Abstract
Background:
There is uncertainty regarding which outcomes tools should be used to report the results of treatment for patients with foot and ankle disorders. This study compared the responsiveness of the Foot Function Index (FFI), American Orthopaedic Foot and Ankle Society (AOFAS) Clinical Rating Systems, and Medical Outcomes Study Short Form-36 (SF-36) in patients with foot and ankle surgery.
Methods:
Twenty-five patients were recruited at a tertiary referral foot and ankle practice. The mean age of the patient sample was 40 years (range 21 to 69) and 19 were women (76%). Thirteen patients (52%) had conditions affecting the ankle, hindfoot, or midfoot, while 12 patients (48%) had conditions affecting the forefoot. Patients completed packets preoperatively and 6-months postoperatively which included informed consent forms, the FFI, the AOFAS, and the SF-36 questionnaires. Standardized response means (SRM) and effect sizes (ES) were used as the measures of responsiveness and were calculated for the AOFAS scores, the three domains of the FFI, the eight SF-36 sub-scales, and the two SF-36 summary scales.
Results:
The standardized response mean (SRM) for the AOFAS scores was 1.10 and the effect size (ES) was 1.12. The SRM for the three FFI domains ranged from −0.39 to −0.83, while the ES ranged from −0.55 to −0.86. The SRM for the SF−36 ranged from 0.09 to 0.72 (ES ranged from 0.09 to 0.77) with the highest values occurring with the Bodily Pain sub-scale (SRM 0.72, ES 0.77) and Physical Component Summary scale (SRM 0.76, ES 0.68).
Conclusions:
This study demonstrated increased responsiveness of foot and ankle specific outcomes tools compared to the SF-36. However, the Bodily Pain sub-scale and Physical Component Summary scale of the SF-36 had levels of responsiveness approaching those of the FFI and AOFAS Systems after foot and ankle surgery.

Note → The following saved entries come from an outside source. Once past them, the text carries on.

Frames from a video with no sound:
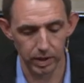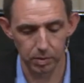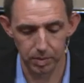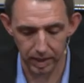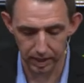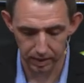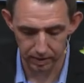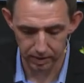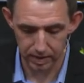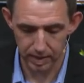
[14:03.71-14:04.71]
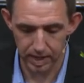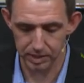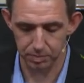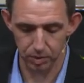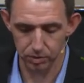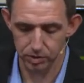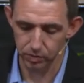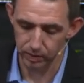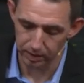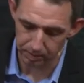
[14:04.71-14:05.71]
we obey, as opposed
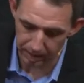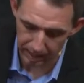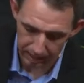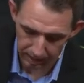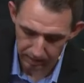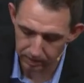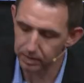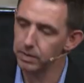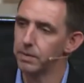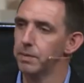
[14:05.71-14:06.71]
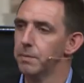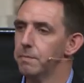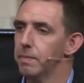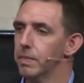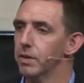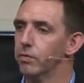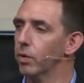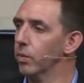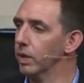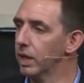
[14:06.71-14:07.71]
to we obey,
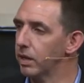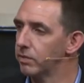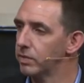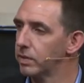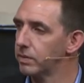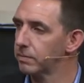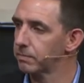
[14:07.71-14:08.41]
therefore we're loved.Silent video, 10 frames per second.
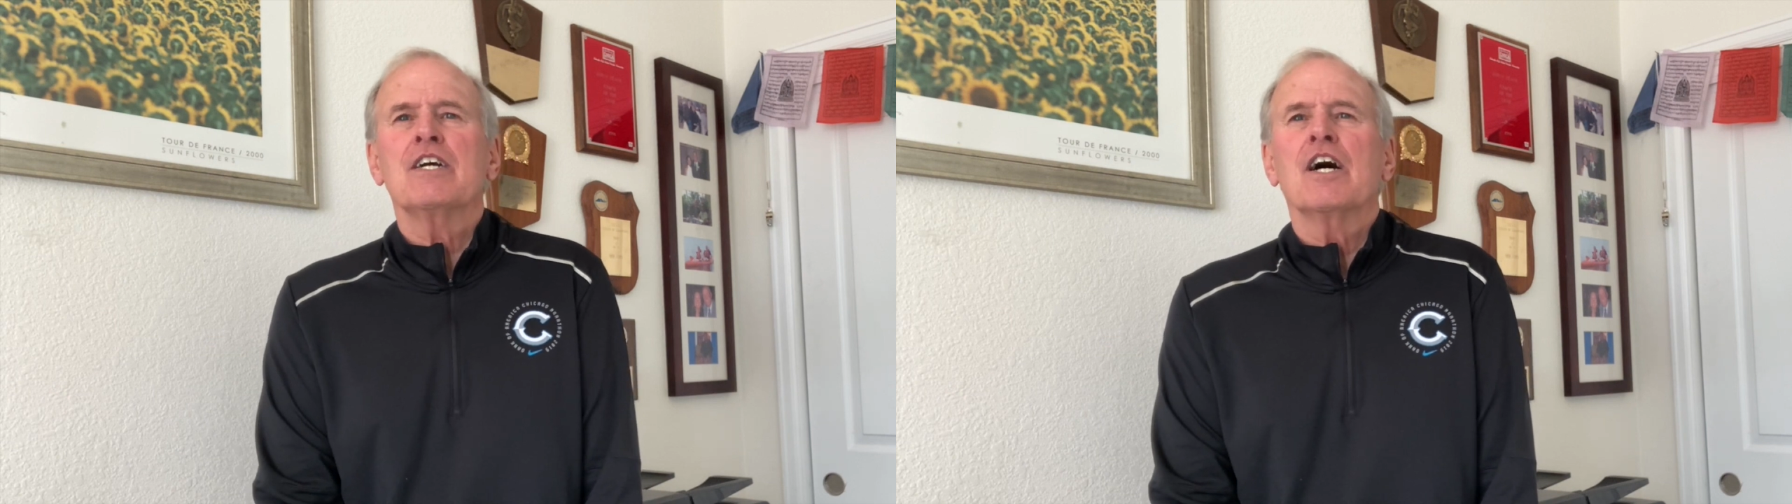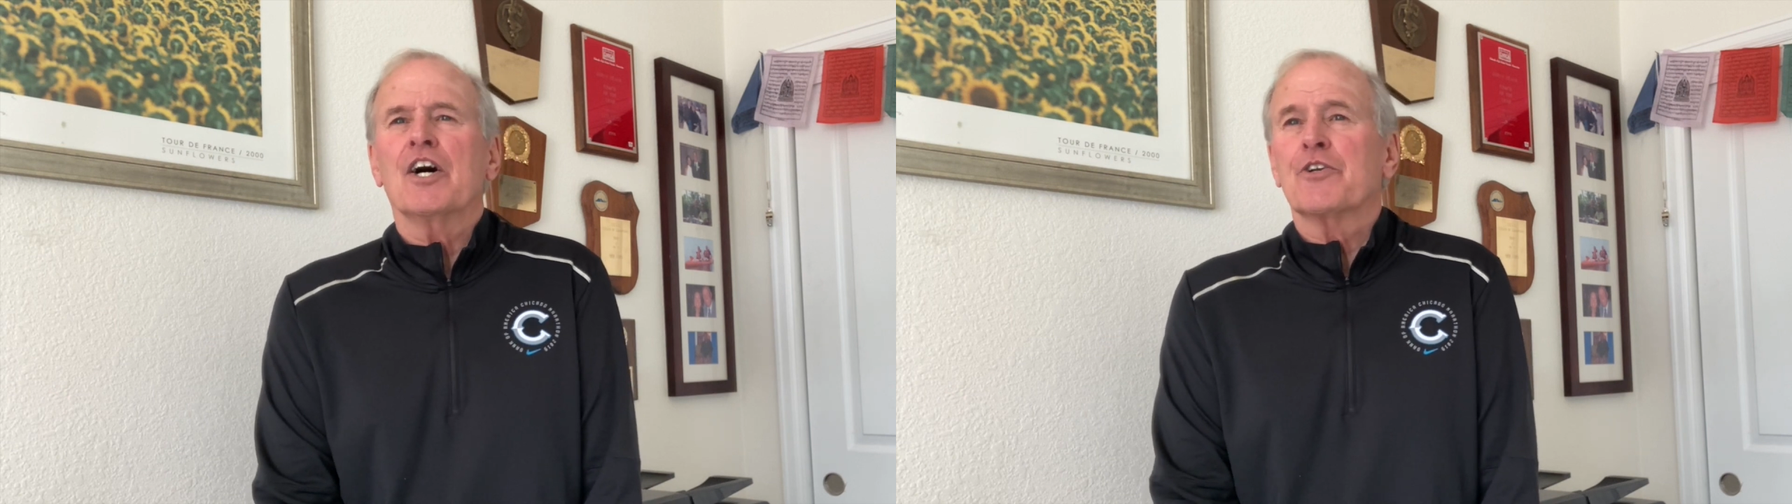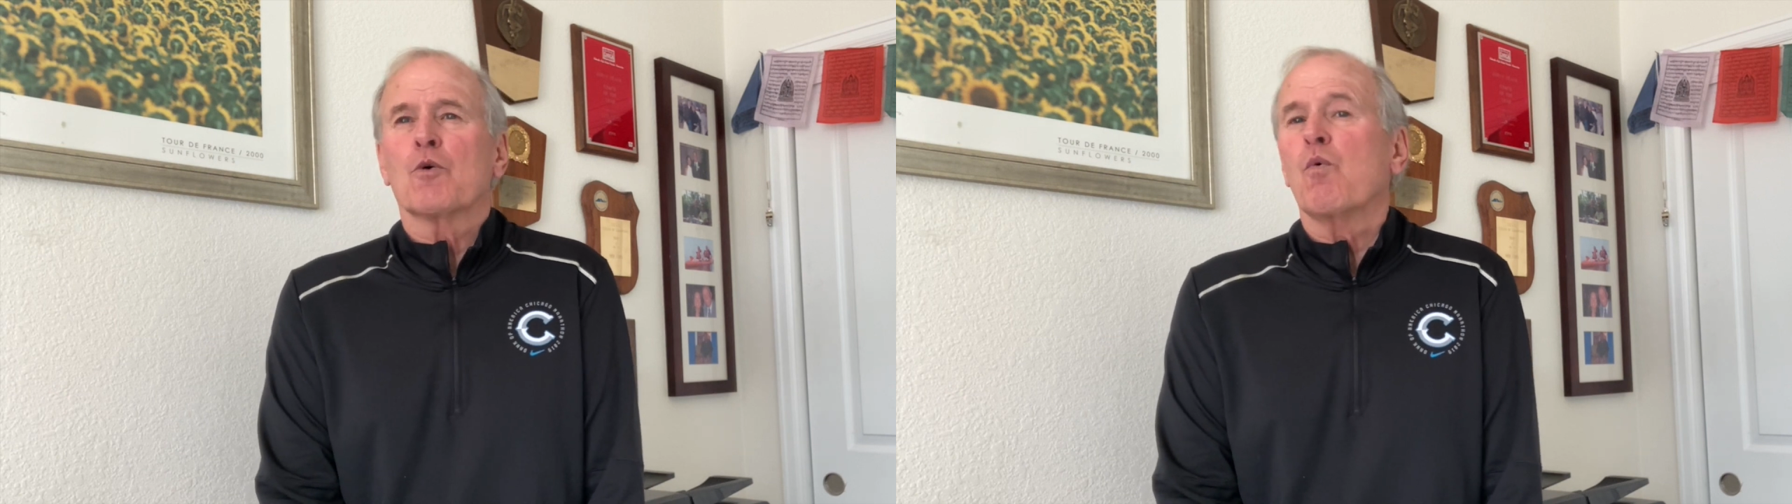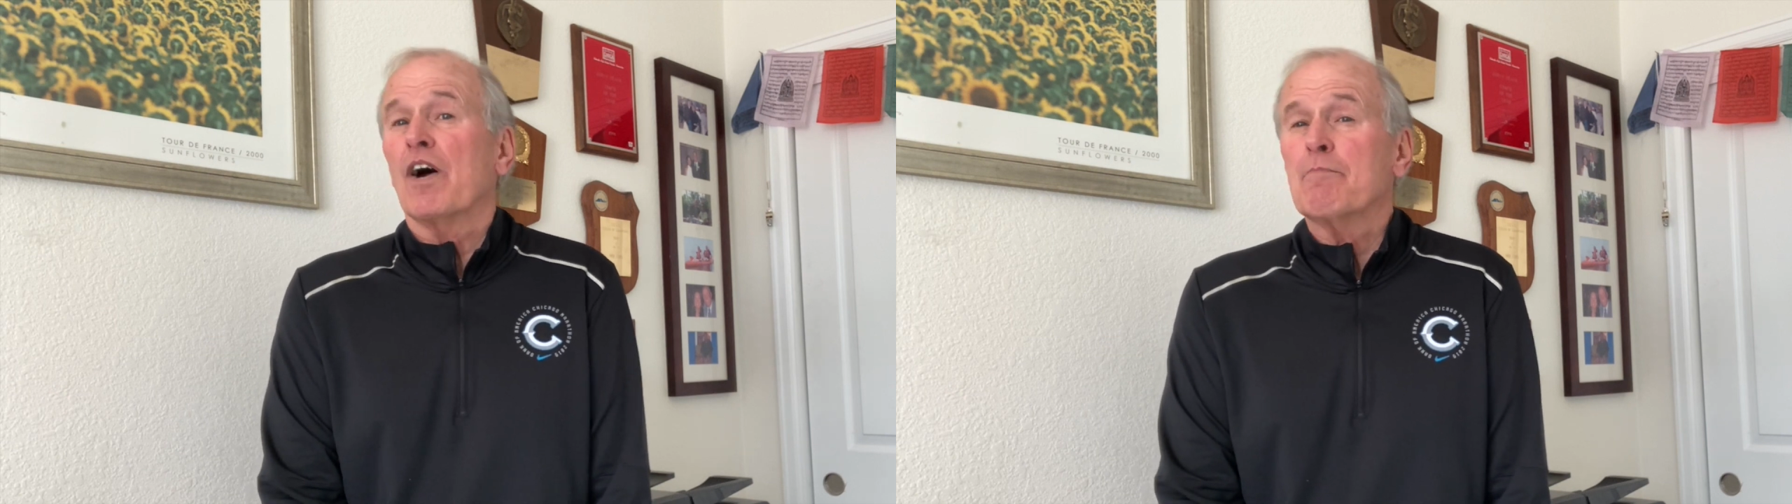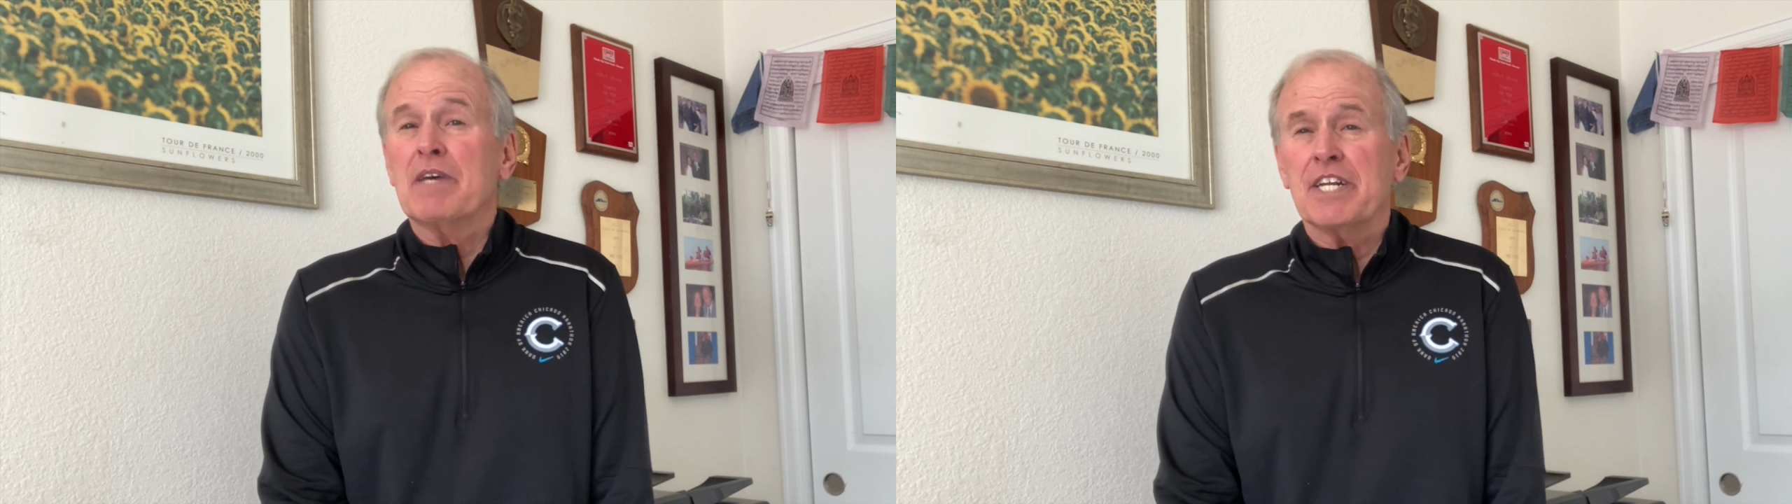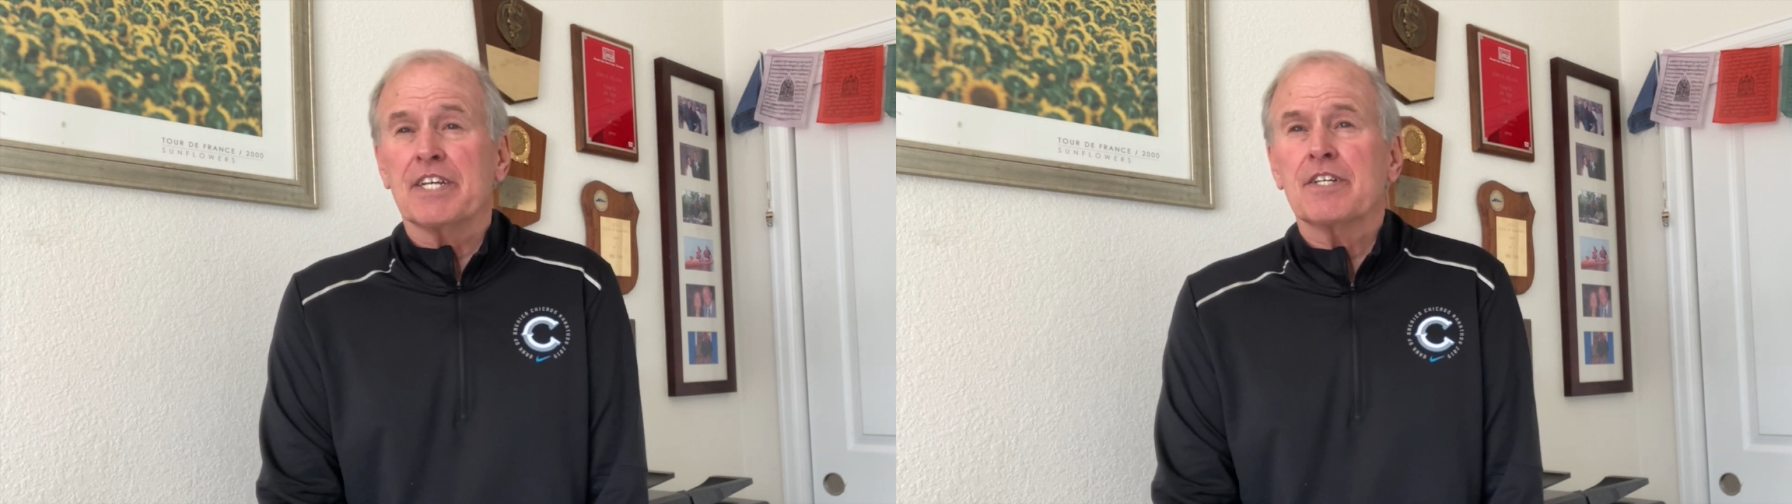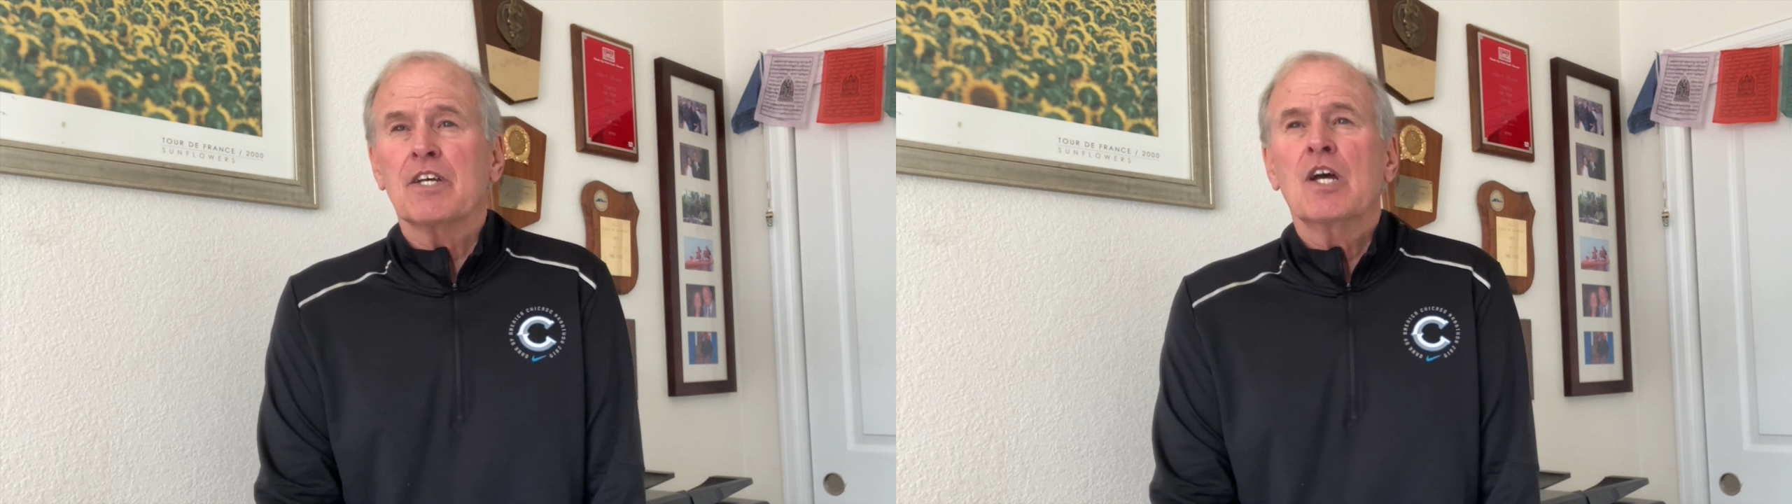under 1 minute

This suggests that the SF-36 may be used alone to monitor the outcomes in these patients without sacrificing adequate sensitivity to clinical change.
INTRODUCTION
The best choice of outcomes tools to report the results of treatment of patients with foot and ankle disorders remains uncertain. 7,24 Several outcomes assessment instruments have been proposed for use in monitoring foot and ankle patients, including generic instruments, such as the Medical Outcomes Study Short Form-36 (SF-36) that are designed for broad use in a variety of medical conditions, as well as more specialized questionnaires such as the Foot Function Index (FFI) and the American Orthopaedic Foot and Ankle Society (AOFAS) Clinical Rating Systems. 6,10,20 The SF-36 is composed of 11 questions sub-divided into a total of 36 items that generate sub-scale scores for eight domains of health as well as summary scores for overall physical and mental functioning. 27,28 The FFI is a three-part questionnaire that is used to report clinical scores for the domains of activity limitation, pain, and disability in patients with foot and ankle conditions. 6 The AOFAS Clinical Rating Systems consist of four scales, each specific to the function of one region of the foot and ankle. 10
The criteria for selecting among these instruments are their validity, reliability, and responsiveness in evaluating the health of the targeted population. 7,11,16 The validity and reliability of the SF-36, FFI, and AOFAS Systems have been reported in previous studies. 2,3,6,7,10,12,14,16,17,18,20 –25 The validity of the AOFAS systems has been questioned, while the FFI has been validated only in patients with rheumatoid arthritis. The AOFAS and FFI questionnaires are included in the current study because they remain the most commonly used tools for foot and ankle conditions despite the limited evidence supporting their validity. 7 In contrast, the SF-36 has been extensively validated and tested for reliability but is designed for use as a generic tool and has been shown to have lower levels of responsiveness in patients with orthopaedic disorders than disease or region-specific tools. 1,4,5,9,15,18,19
More focused instruments, such as the FFI and AOFAS, systems have been designed to increase sensitivity to clinical change in patients with conditions affecting the foot and ankle. 6,10 However, the relative responsiveness of the SF-36, AOFAS Systems, and FFI has not been definitively established.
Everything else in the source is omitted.